> _RECORDS TO PROCESS_:
____

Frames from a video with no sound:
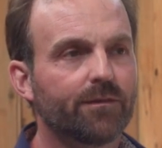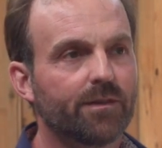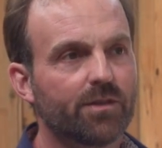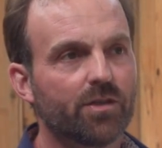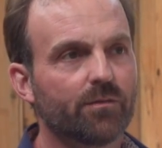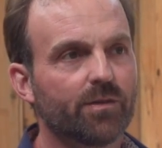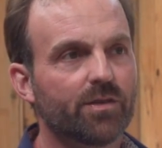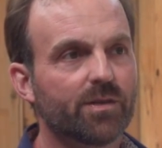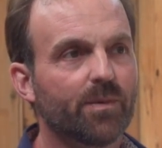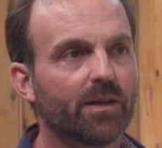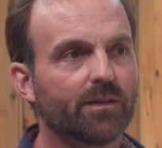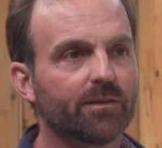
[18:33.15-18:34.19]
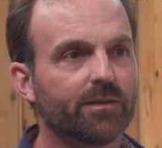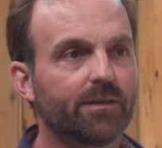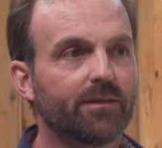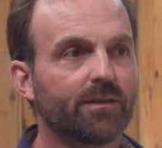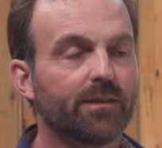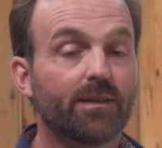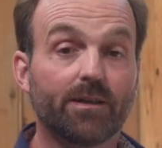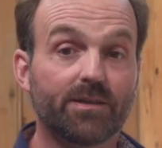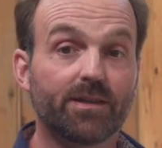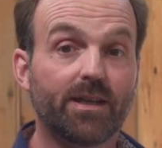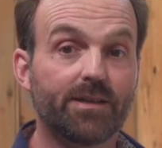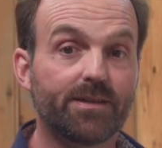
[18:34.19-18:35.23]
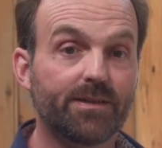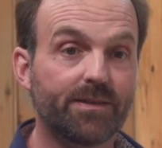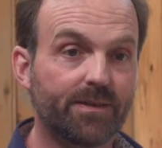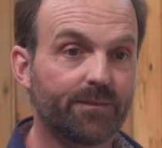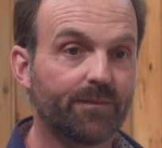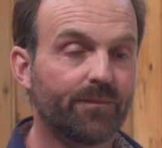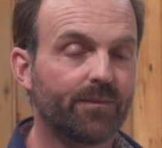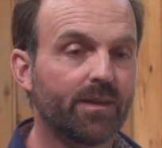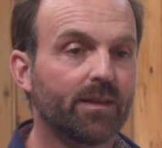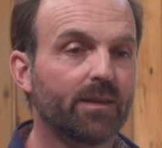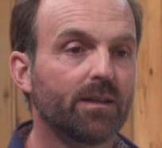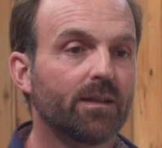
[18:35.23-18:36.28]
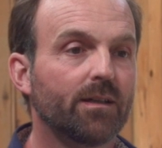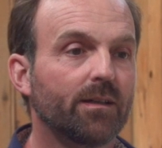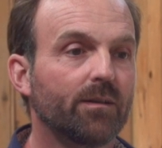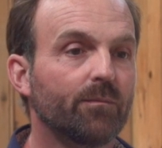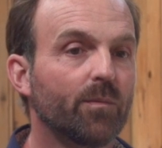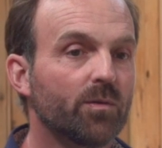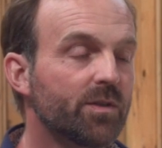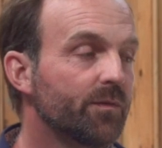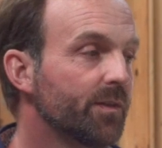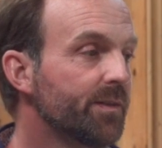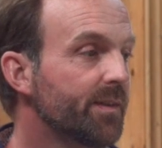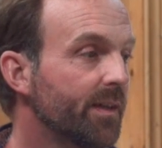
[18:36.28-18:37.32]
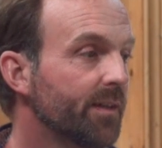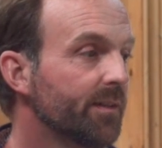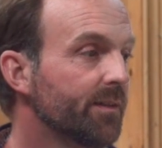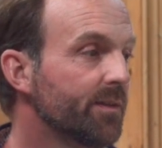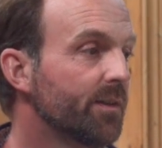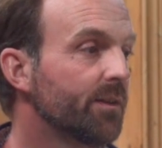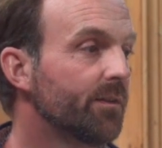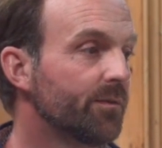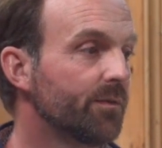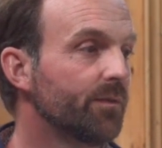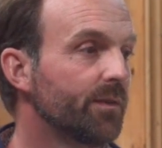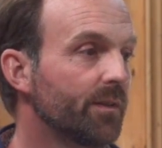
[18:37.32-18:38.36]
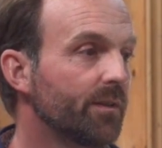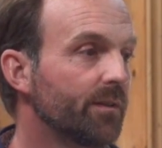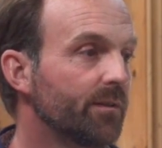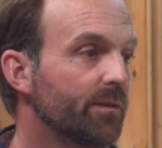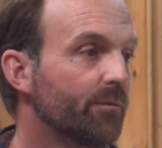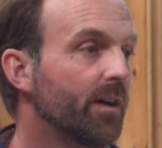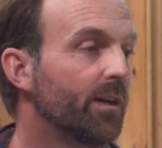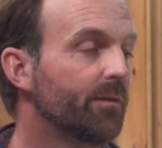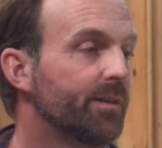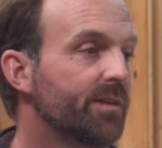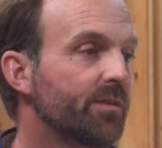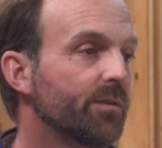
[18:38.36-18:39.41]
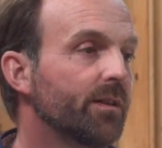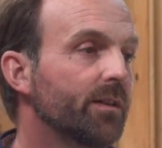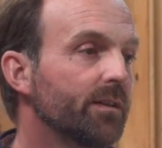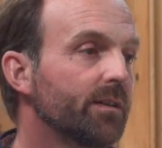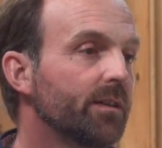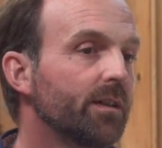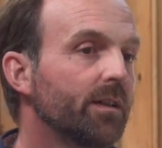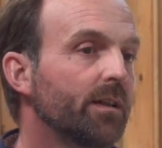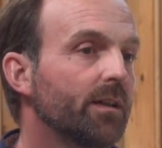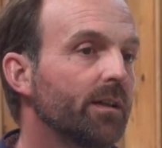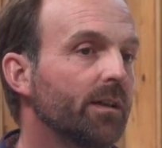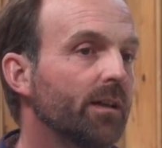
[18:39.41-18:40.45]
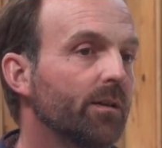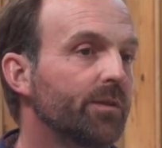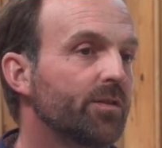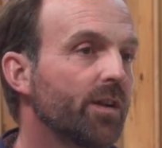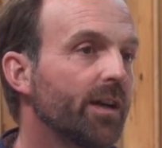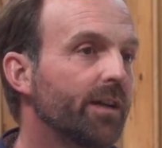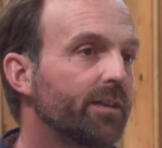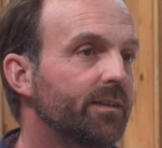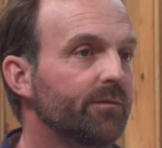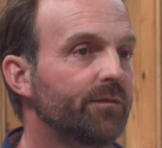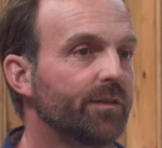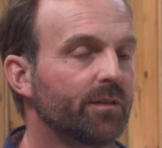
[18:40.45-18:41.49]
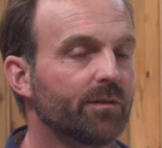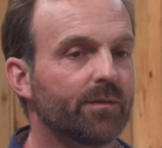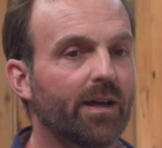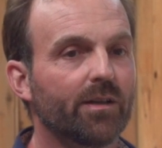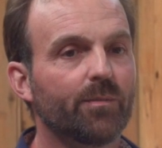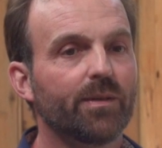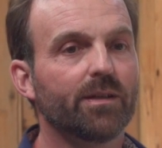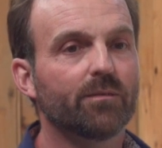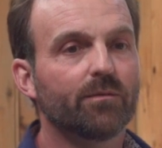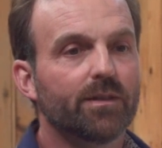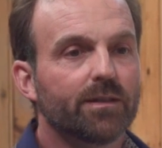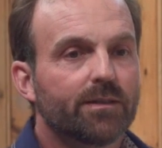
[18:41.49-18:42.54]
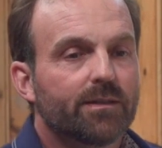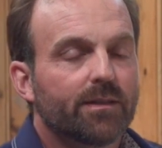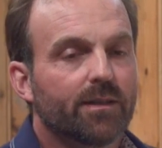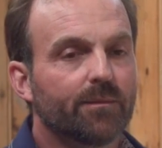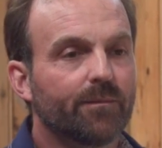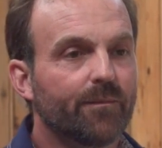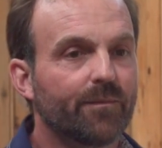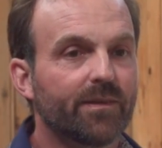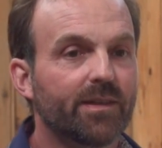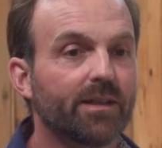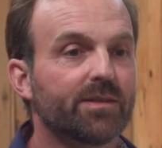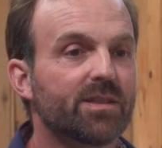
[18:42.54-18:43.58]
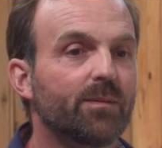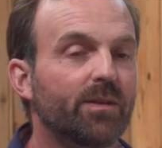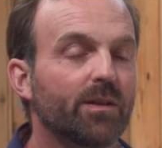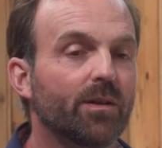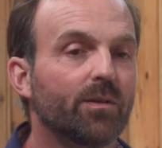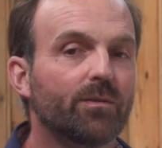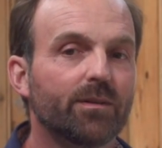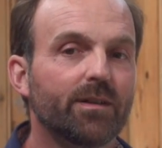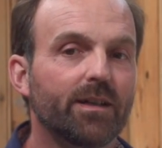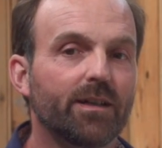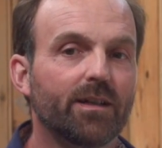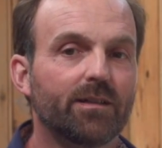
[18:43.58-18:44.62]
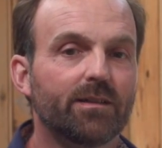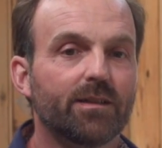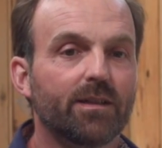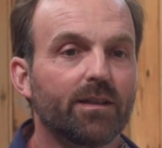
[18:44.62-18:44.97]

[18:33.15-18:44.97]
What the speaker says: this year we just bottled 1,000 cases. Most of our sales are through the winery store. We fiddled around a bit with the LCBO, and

____

> _TASK TO COMPLETE_: Retrieve every line above holding the word "with".

> _SOLUTION TO THIS EXERCISE_:
Frames from a video with no sound:
What the speaker says: this year we just bottled 1,000 cases. Most of our sales are through the winery store. We fiddled around a bit with the LCBO, and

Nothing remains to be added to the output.